(WHAT TO WORK ON) I'd like the data below restated word for word, with the pictures left out.
+++ RECORDS FOR THE EXERCISE +++
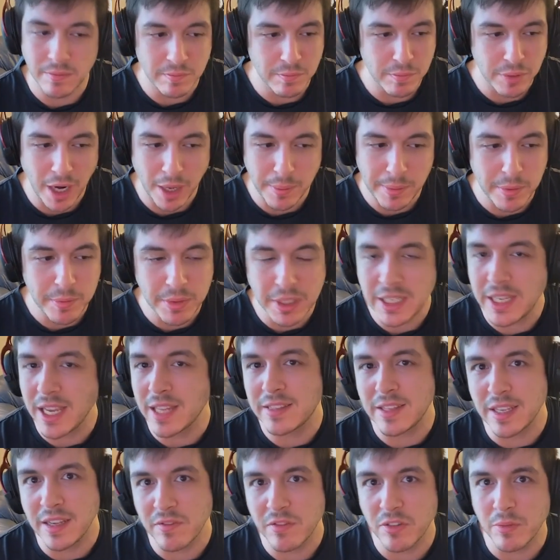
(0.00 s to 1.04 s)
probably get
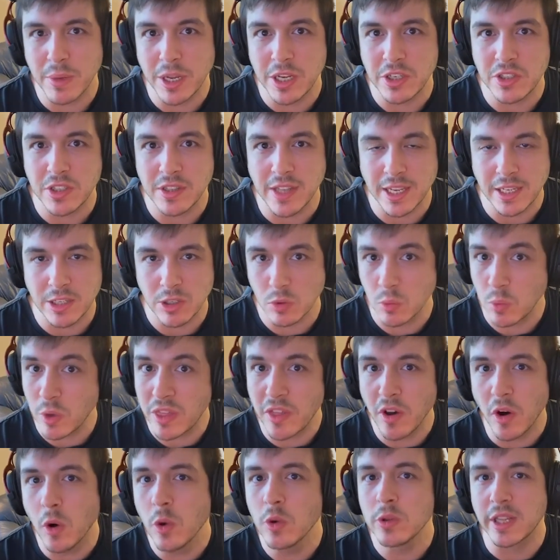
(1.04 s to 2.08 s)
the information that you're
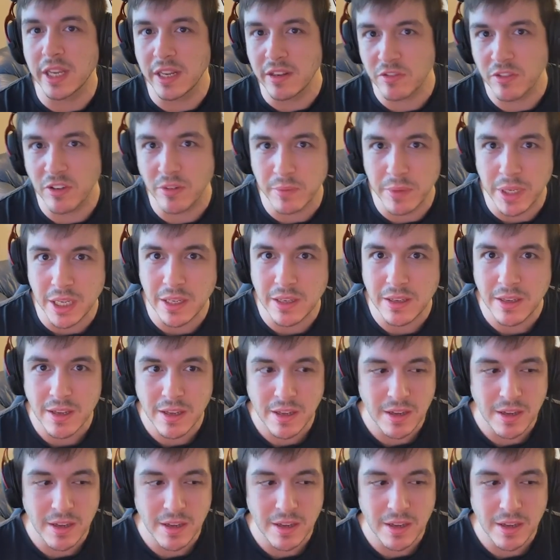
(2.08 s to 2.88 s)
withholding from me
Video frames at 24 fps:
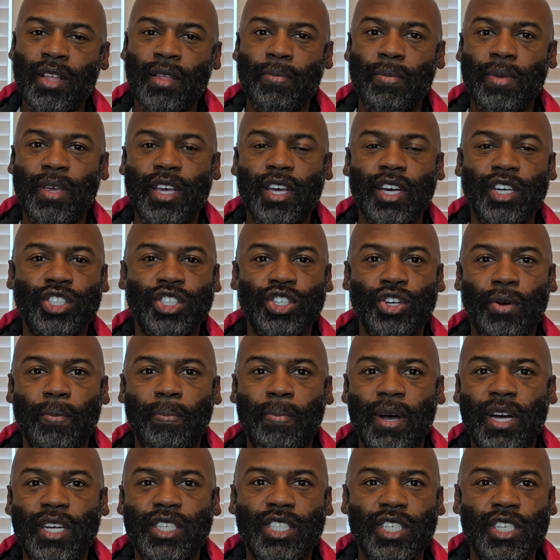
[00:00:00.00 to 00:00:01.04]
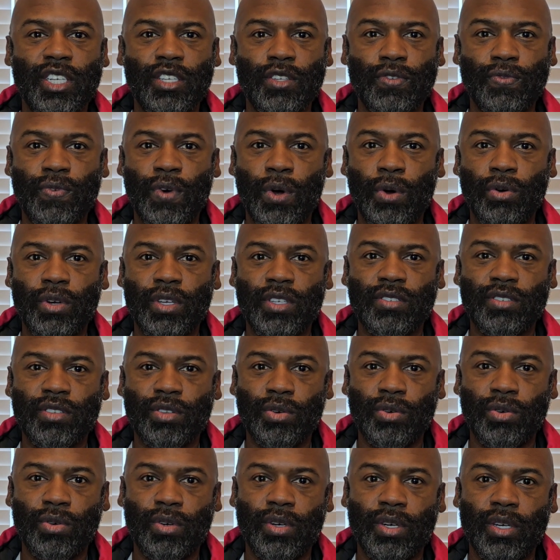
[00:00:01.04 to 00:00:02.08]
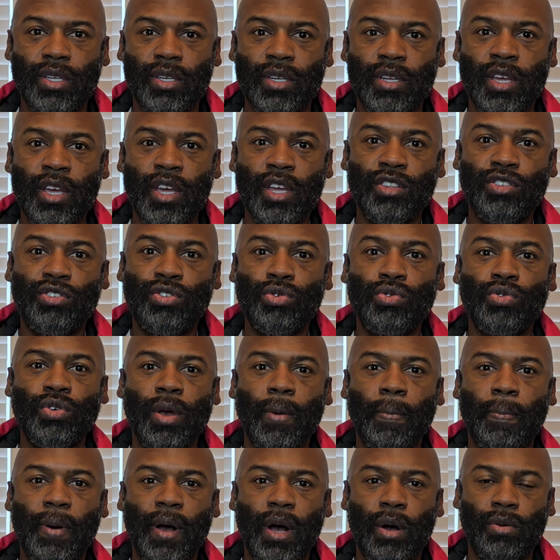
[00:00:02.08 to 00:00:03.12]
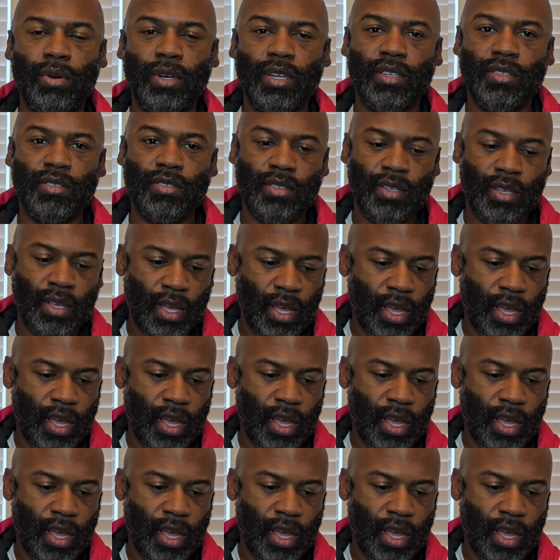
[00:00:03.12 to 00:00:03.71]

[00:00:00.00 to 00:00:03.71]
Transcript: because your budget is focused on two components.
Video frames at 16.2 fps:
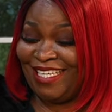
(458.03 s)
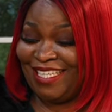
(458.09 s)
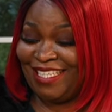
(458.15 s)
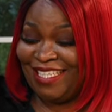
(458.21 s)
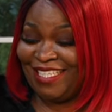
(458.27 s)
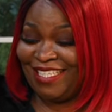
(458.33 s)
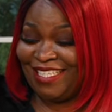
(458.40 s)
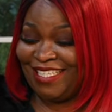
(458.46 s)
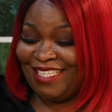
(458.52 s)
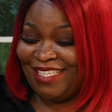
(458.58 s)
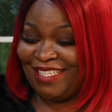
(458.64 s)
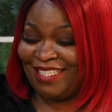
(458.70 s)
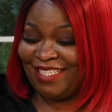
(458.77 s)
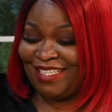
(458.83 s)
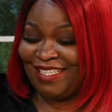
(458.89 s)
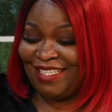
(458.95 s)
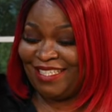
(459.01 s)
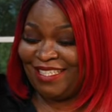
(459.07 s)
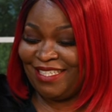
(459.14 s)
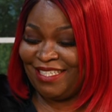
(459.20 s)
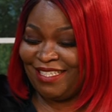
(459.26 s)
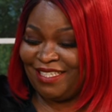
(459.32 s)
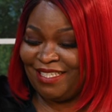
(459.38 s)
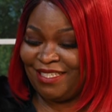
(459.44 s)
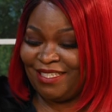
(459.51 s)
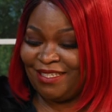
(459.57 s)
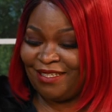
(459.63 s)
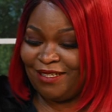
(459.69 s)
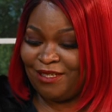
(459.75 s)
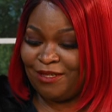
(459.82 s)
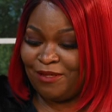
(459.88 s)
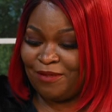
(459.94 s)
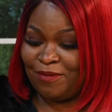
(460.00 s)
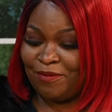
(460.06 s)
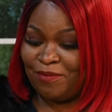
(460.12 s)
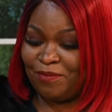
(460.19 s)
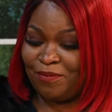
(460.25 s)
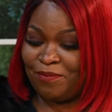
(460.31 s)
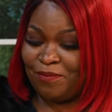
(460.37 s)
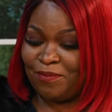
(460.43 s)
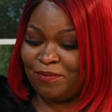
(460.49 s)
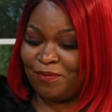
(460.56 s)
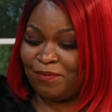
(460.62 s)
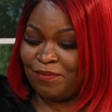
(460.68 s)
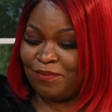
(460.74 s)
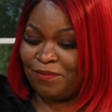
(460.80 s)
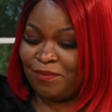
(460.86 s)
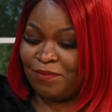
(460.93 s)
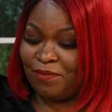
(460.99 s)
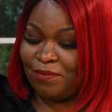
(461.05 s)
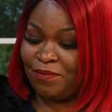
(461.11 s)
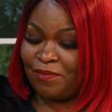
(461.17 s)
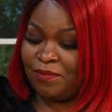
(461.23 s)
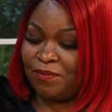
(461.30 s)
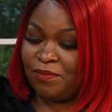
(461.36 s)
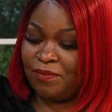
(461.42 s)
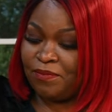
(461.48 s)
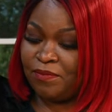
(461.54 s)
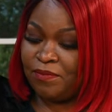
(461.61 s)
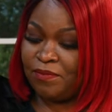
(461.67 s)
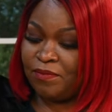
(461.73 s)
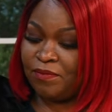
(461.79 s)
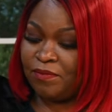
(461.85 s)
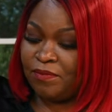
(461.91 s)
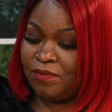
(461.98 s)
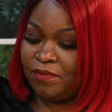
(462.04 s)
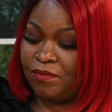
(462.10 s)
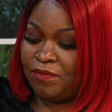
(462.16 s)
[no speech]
+++
(ANSWER TO THE EXERCISE)
(0.00 s to 1.04 s)
probably get
(1.04 s to 2.08 s)
the information that you're
(2.08 s to 2.88 s)
withholding from me
Video frames at 24 fps:
[00:00:00.00 to 00:00:01.04]
[00:00:01.04 to 00:00:02.08]
[00:00:02.08 to 00:00:03.12]
[00:00:03.12 to 00:00:03.71]

[00:00:00.00 to 00:00:03.71]
Transcript: because your budget is focused on two components.
Video frames at 16.2 fps:
(458.03 s)
(458.09 s)
(458.15 s)
(458.21 s)
(458.27 s)
(458.33 s)
(458.40 s)
(458.46 s)
(458.52 s)
(458.58 s)
(458.64 s)
(458.70 s)
(458.77 s)
(458.83 s)
(458.89 s)
(458.95 s)
(459.01 s)
(459.07 s)
(459.14 s)
(459.20 s)
(459.26 s)
(459.32 s)
(459.38 s)
(459.44 s)
(459.51 s)
(459.57 s)
(459.63 s)
(459.69 s)
(459.75 s)
(459.82 s)
(459.88 s)
(459.94 s)
(460.00 s)
(460.06 s)
(460.12 s)
(460.19 s)
(460.25 s)
(460.31 s)
(460.37 s)
(460.43 s)
(460.49 s)
(460.56 s)
(460.62 s)
(460.68 s)
(460.74 s)
(460.80 s)
(460.86 s)
(460.93 s)
(460.99 s)
(461.05 s)
(461.11 s)
(461.17 s)
(461.23 s)
(461.30 s)
(461.36 s)
(461.42 s)
(461.48 s)
(461.54 s)
(461.61 s)
(461.67 s)
(461.73 s)
(461.79 s)
(461.85 s)
(461.91 s)
(461.98 s)
(462.04 s)
(462.10 s)
(462.16 s)
[no speech]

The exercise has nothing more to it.